Я впиваюсь зубами ему в ладонь, он рычит от боли, как зверь, отдергивает руку, молниеносно поднимает ее и бьет меня по лицу.
Я шатаюсь, по лицу разливается боль, но я умудряюсь не упасть и делаю движение к нему, стараясь попасть коленом в пах, а ногтями в глаза. Джейк охает, пошатывается, и мне удается вырваться, но поврежденная нога подкашивается, и он снова хватает меня за локоть, притягивает к себе и крепко держит за плечи. На одну нереальную секунду мне кажется, что он собирается меня поцеловать. Но он толкает меня вниз, заставляя рухнуть на колени, и бьет головой о камень. Череп взрывается болью, глаза заливает красным, потом черным. Что-то сжимает мне шею, и я задыхаюсь. Я ничего не вижу, но слух обострился.
– Это ты должна была оказаться в тюрьме, а не Нейт! – рычит Джейк, а я пытаюсь вцепиться ногтями в его руки. – Но так тоже сойдет.
Сквозь боль в голове до меня доносится панический женский голос:
– Джейк, перестань! Оставь ее!
Чудовищное давление исчезает, и я ловлю ртом воздух. Слышен голос Джейка, низкий и злой, потом визг и тяжелый удар. Я должна встать, сейчас же! Я вытягиваю руки, нащупываю под пальцами траву и землю, стараясь найти точку опоры. Мне бы только подняться. И чтобы искр не было в глазах. Но сначала нужно встать.

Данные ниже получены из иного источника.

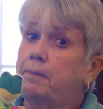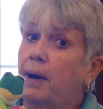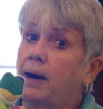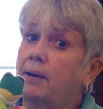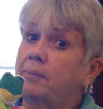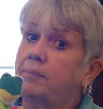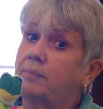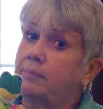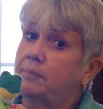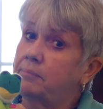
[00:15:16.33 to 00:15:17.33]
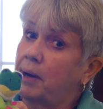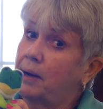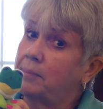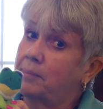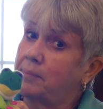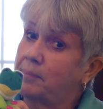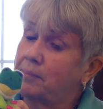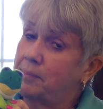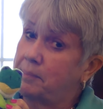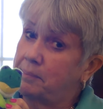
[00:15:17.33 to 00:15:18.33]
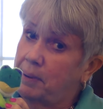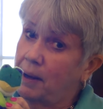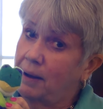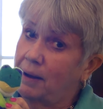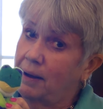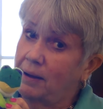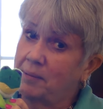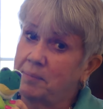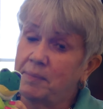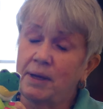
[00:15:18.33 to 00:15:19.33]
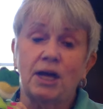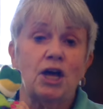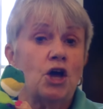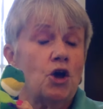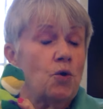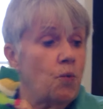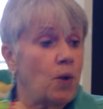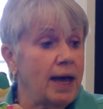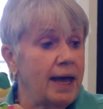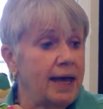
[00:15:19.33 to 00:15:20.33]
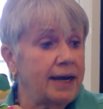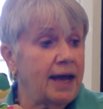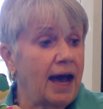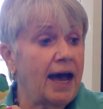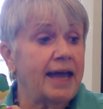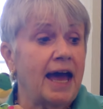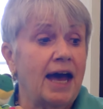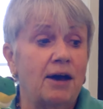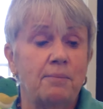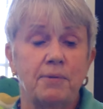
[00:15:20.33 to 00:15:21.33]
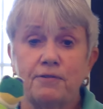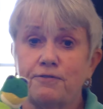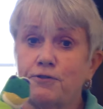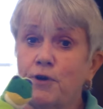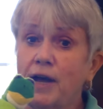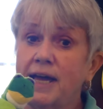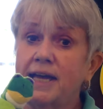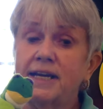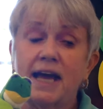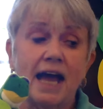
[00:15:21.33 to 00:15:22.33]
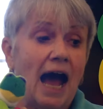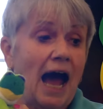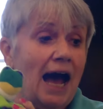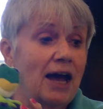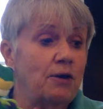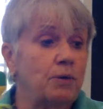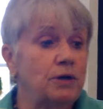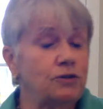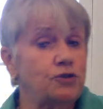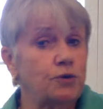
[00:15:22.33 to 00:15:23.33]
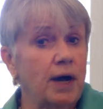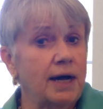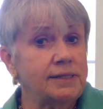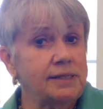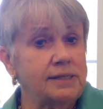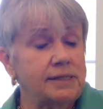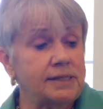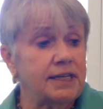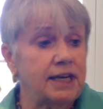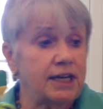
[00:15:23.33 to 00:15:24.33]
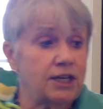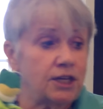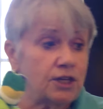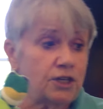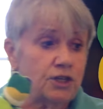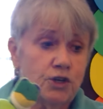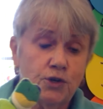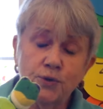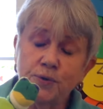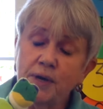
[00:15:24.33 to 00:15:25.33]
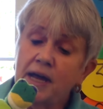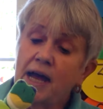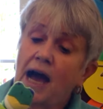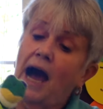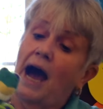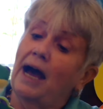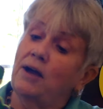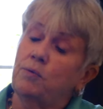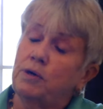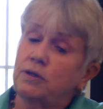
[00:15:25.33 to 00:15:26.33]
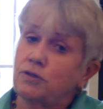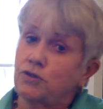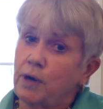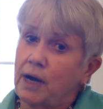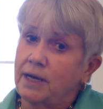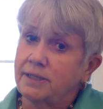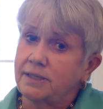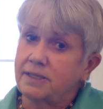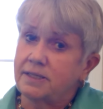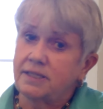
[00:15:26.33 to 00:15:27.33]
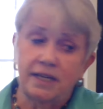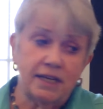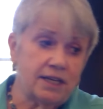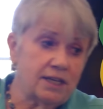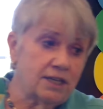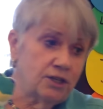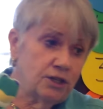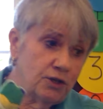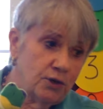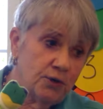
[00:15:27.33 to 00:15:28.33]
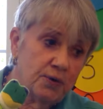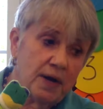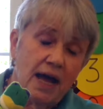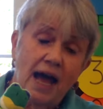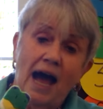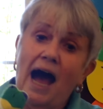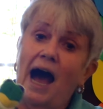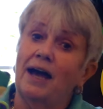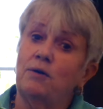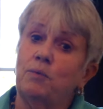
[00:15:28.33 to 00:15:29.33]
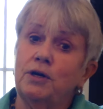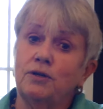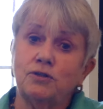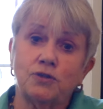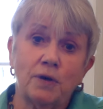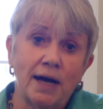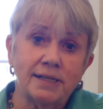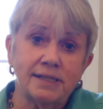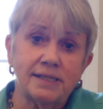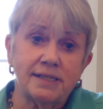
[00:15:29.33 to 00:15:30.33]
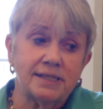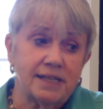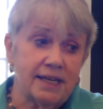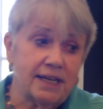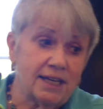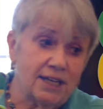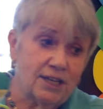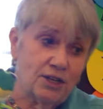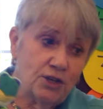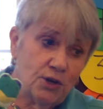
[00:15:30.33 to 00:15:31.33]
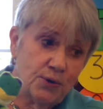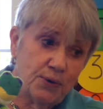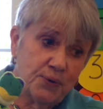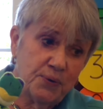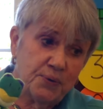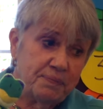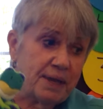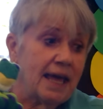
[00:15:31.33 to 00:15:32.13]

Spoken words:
Bum, bum, bum. When I am afraid, I will trust in you. I will trust in you. I will trust in you.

Его руки снова сжимают мое горло. Я пытаюсь отбиваться ногами, теми движениями, которыми кручу педали, но ноги у меня словно лапша. Я моргаю до тех пор, пока наконец не могу видеть – но лучше бы не видела. В лунном свете глаза Джейка отливают серебром, они полны холодной злобы. Как я не понимала, что к этому все идет? Я не могу оторвать от себя эти руки, как ни стараюсь.
Потом я снова обретаю способность дышать, Джейк отлетает назад, и я сквозь забытье задаюсь вопросом, как он это сделал и зачем. Мир наполняют звуки, я перекатываюсь набок, ловя воздух. Проходят секунды или минуты – не знаю. Чья-то рука стискивает мне плечо, я моргаю и вижу другую пару глаз, добрых и встревоженных, и перепуганных до смерти, как я сама.
– Купер, – хриплю я.
Он помогает мне сесть, и я роняю голову ему на грудь, слыша биение его сердца под своей щекой, такое же далекое, как приближающийся вой сирен.